If the unmet need for modern contraception was met in developing regions, there would be approximately a three-quarters decline in unintended pregnancies (from the current 89 million to 22 million per year), a decrease in unplanned births (from 30 million to 7 million per year), and a reduction in induced abortions (from 48 million to 12 million per year), according to 2018 United Nations Population Fund’s (UNFPA) fact sheet on family planning.
The 2030 Agenda for Sustainable Development (for United Nations Member States including Tanzania) makes the realisation of reproductive rights a specific aim for every individual and couples, no matter where or how they live, or how much they earn.
This includes dismantling all the barriers — whether economic, social or institutional— that inhibit free and informed choice.
The maternal mortality ratio (MMR) in Tanzania, as estimated in the most recent Demographic and Health Survey 2015/16, is 556 deaths per 100,000 live births. This means that 11,000 women die every year during pregnancy, childbirth, or within 42 days of the termination of pregnancy, irrespective of the cause.
“Family planning allows for the spacing of pregnancies and can delay pregnancies in young women at increased risk of health problems and death from early childbearing as well as prevent pregnancies in older women who face increased pregnancy-related risks,” says Dr Faustine Ndugulile, Tanzania’s Deputy Minister of Health, Community Development, Gender, Elderly and Children (MoHCDEC).

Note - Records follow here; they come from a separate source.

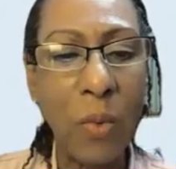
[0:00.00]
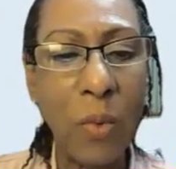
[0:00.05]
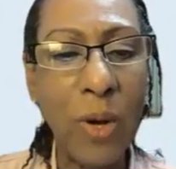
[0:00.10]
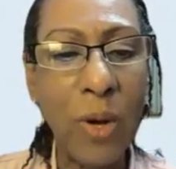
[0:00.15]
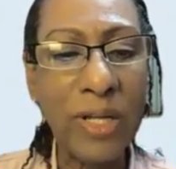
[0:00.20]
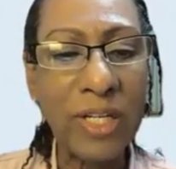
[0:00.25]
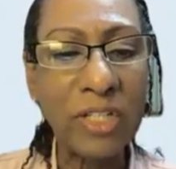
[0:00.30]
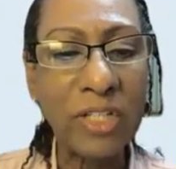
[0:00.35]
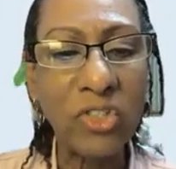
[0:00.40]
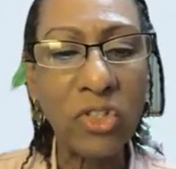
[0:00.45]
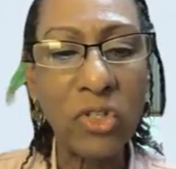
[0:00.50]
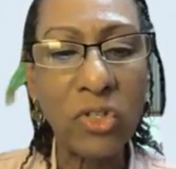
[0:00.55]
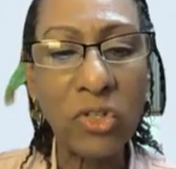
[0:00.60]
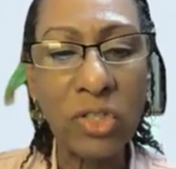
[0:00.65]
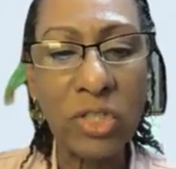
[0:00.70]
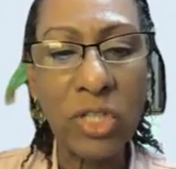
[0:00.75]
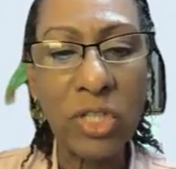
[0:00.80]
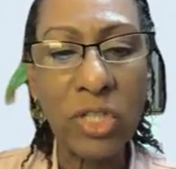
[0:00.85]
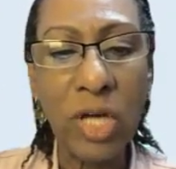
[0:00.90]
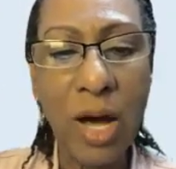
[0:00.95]
What is
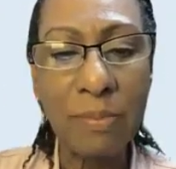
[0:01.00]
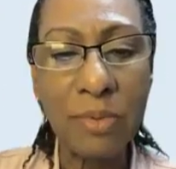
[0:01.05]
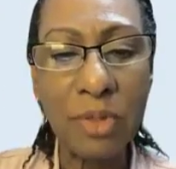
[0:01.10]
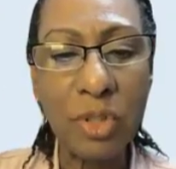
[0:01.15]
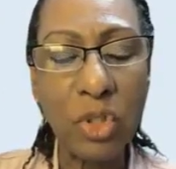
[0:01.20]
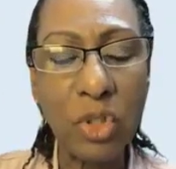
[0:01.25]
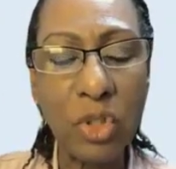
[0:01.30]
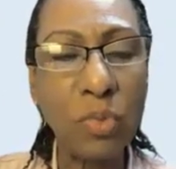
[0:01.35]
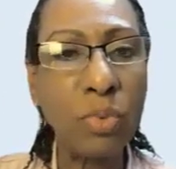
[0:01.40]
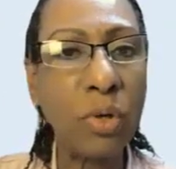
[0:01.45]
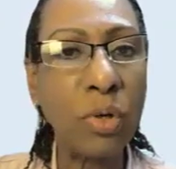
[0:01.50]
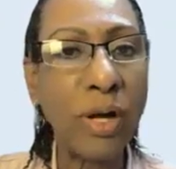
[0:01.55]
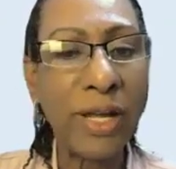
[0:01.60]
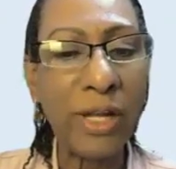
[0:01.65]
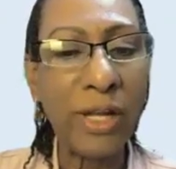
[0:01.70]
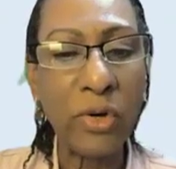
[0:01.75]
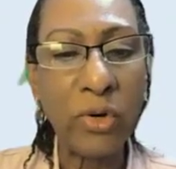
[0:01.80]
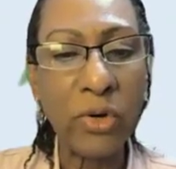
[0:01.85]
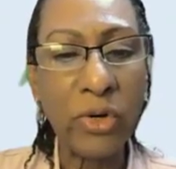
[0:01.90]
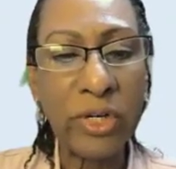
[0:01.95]
your top 2
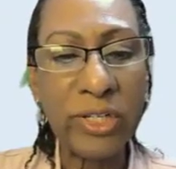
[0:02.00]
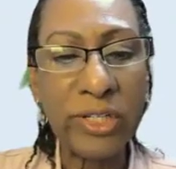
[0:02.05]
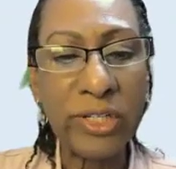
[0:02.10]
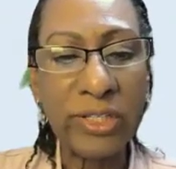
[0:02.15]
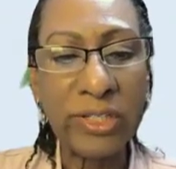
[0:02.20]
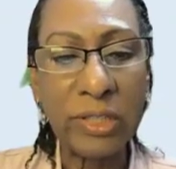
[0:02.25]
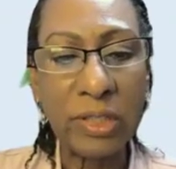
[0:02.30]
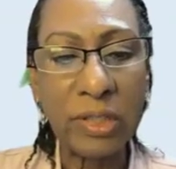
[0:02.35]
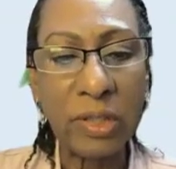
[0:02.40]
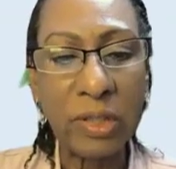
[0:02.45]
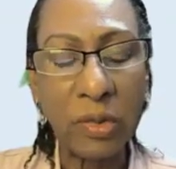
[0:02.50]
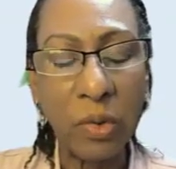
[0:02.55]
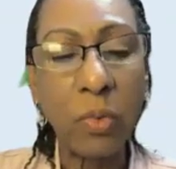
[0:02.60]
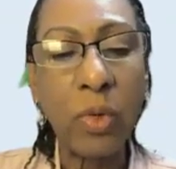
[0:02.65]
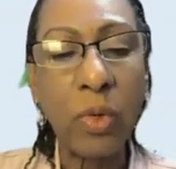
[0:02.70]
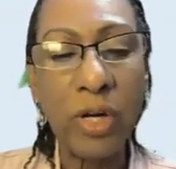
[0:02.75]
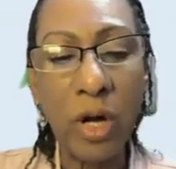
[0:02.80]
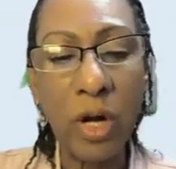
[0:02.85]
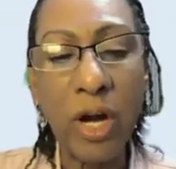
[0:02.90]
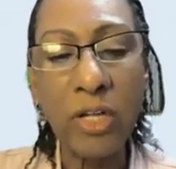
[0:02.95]
priorities, or
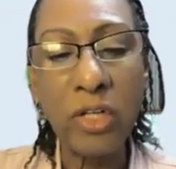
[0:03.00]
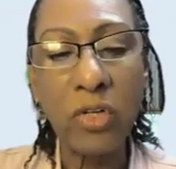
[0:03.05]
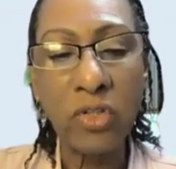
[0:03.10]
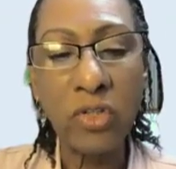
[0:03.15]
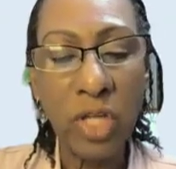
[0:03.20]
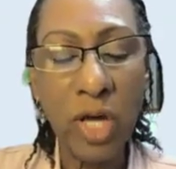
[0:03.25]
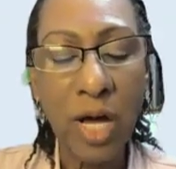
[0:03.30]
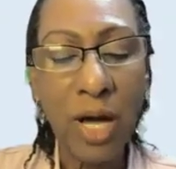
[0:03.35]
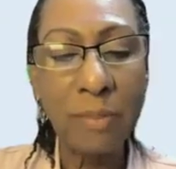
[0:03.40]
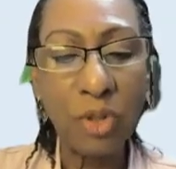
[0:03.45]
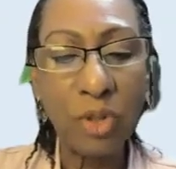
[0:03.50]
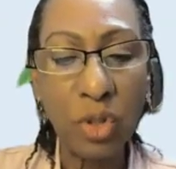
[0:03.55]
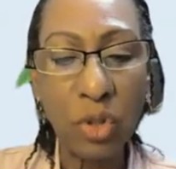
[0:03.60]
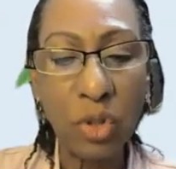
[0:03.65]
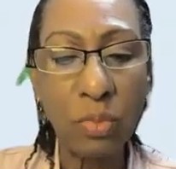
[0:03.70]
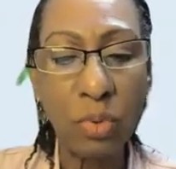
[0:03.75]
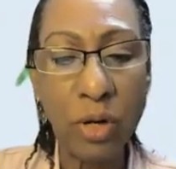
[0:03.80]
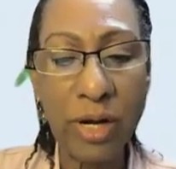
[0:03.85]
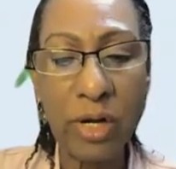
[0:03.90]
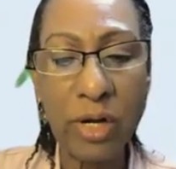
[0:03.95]
what are your top
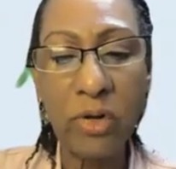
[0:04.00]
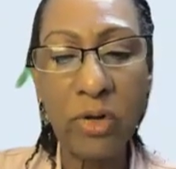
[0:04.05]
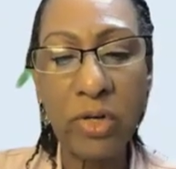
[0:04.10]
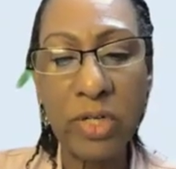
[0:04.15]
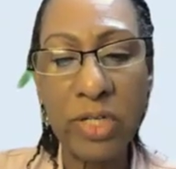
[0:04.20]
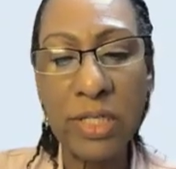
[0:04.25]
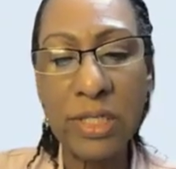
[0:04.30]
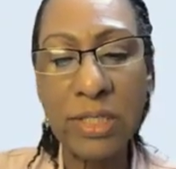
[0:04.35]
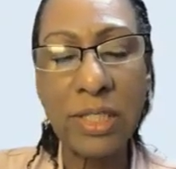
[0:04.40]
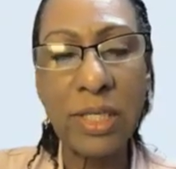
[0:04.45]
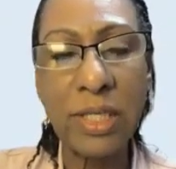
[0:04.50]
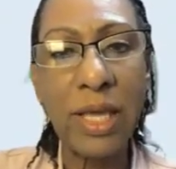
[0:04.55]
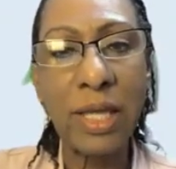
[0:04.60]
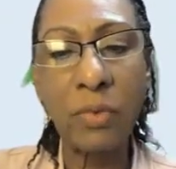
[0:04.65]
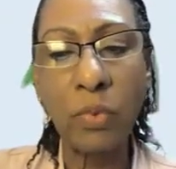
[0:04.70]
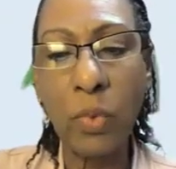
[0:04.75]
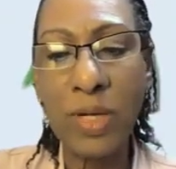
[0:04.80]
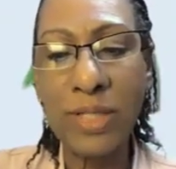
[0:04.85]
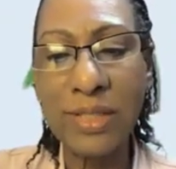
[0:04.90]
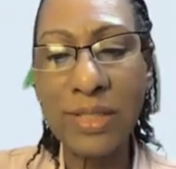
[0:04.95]
2 priorities,
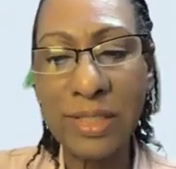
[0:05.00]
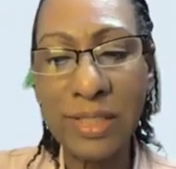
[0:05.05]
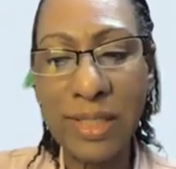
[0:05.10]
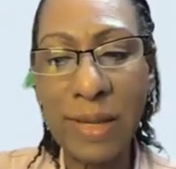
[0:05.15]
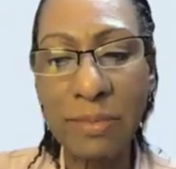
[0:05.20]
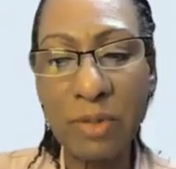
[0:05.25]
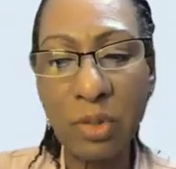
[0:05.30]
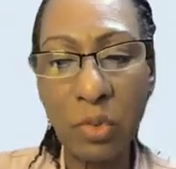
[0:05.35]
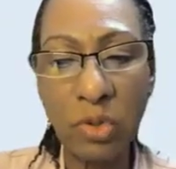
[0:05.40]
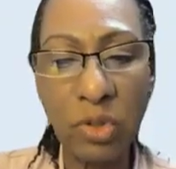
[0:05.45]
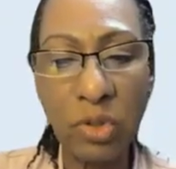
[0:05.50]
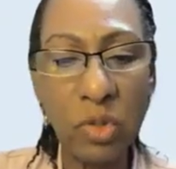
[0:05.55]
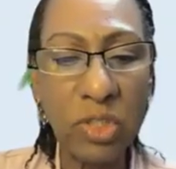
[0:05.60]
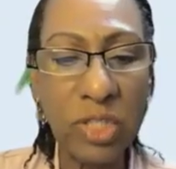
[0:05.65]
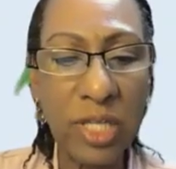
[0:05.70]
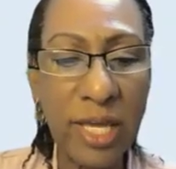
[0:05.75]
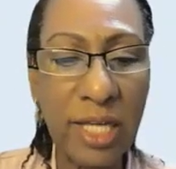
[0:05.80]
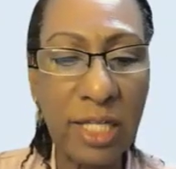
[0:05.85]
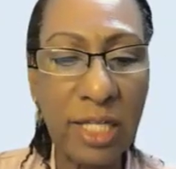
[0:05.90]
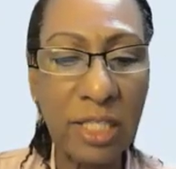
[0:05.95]
and what steps will you
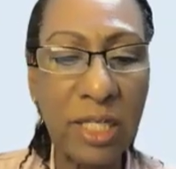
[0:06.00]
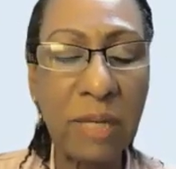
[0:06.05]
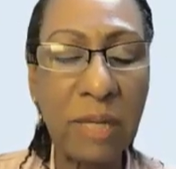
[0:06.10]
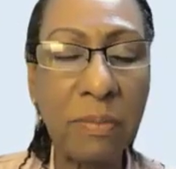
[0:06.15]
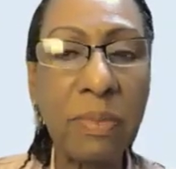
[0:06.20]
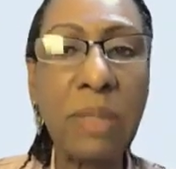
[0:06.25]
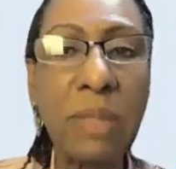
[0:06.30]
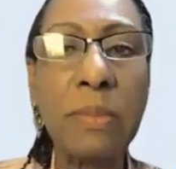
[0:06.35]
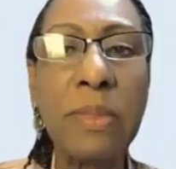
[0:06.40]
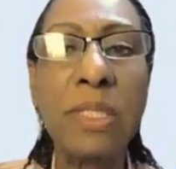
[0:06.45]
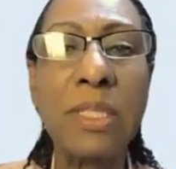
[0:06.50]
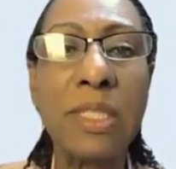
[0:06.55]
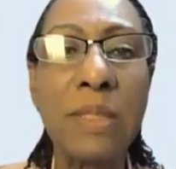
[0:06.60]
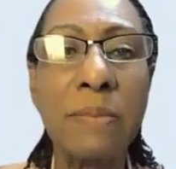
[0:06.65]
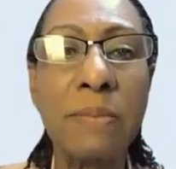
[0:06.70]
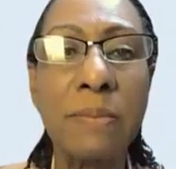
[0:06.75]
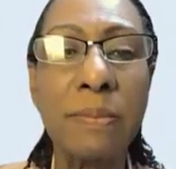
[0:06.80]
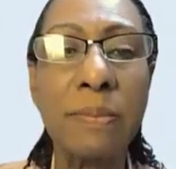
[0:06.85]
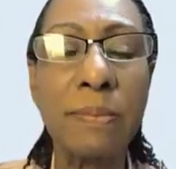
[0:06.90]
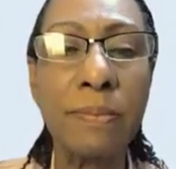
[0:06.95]
take to implement
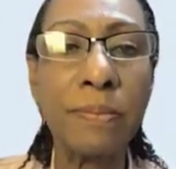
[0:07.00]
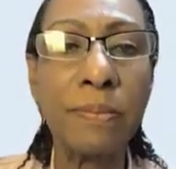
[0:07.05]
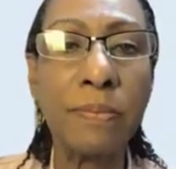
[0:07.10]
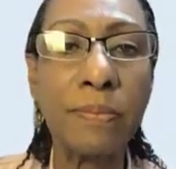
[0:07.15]
them?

He was speaking during an interview with Your Health and further noted that the access to voluntary family planning leads over time to fewer children and proportionally more resources available to invest in each child, contributing to economic growth by facilitating changes in a country’s age structure.

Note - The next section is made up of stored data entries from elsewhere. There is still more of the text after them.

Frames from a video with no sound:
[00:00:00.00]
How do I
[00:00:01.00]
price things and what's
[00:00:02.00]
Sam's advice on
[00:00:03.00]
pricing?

“Improvement of the education system under Free Education Policy has helped in reduction of early pregnancies among young girls in the country particularly in the rural areas, regarding the fact that the majority of them can now access free education,” says Dr Ndugulile.
Policy framework in Tanzania
There is a supportive policy framework for the provision of family planning services in Tanzania such as the Health Sector Strategic Plan IV 2015-2020 (Tanzania Mainland): Family planning is prioritised to delay the age at first birth, to promote birth spacing and to give women the choice to decide on the number of children they have.
Moreover, the government in March this year lifted the suspension of family planning advertisements imposed last September. The advertisements were suspended with the government saying it wanted to review the messages. The ban came a few weeks after President John Magufuli said during a tour of the Lake Zone that those who embraced family planning were “lazy”.
The benefits of investing in voluntary family planning
Studies have demonstrated that investing in family planning is a development ‘‘best buy”.
Analysis has shown that meeting the contraceptive needs of all women in developing countries more than pays for itself; for every single dollar spent on contraceptives, four dollars are saved.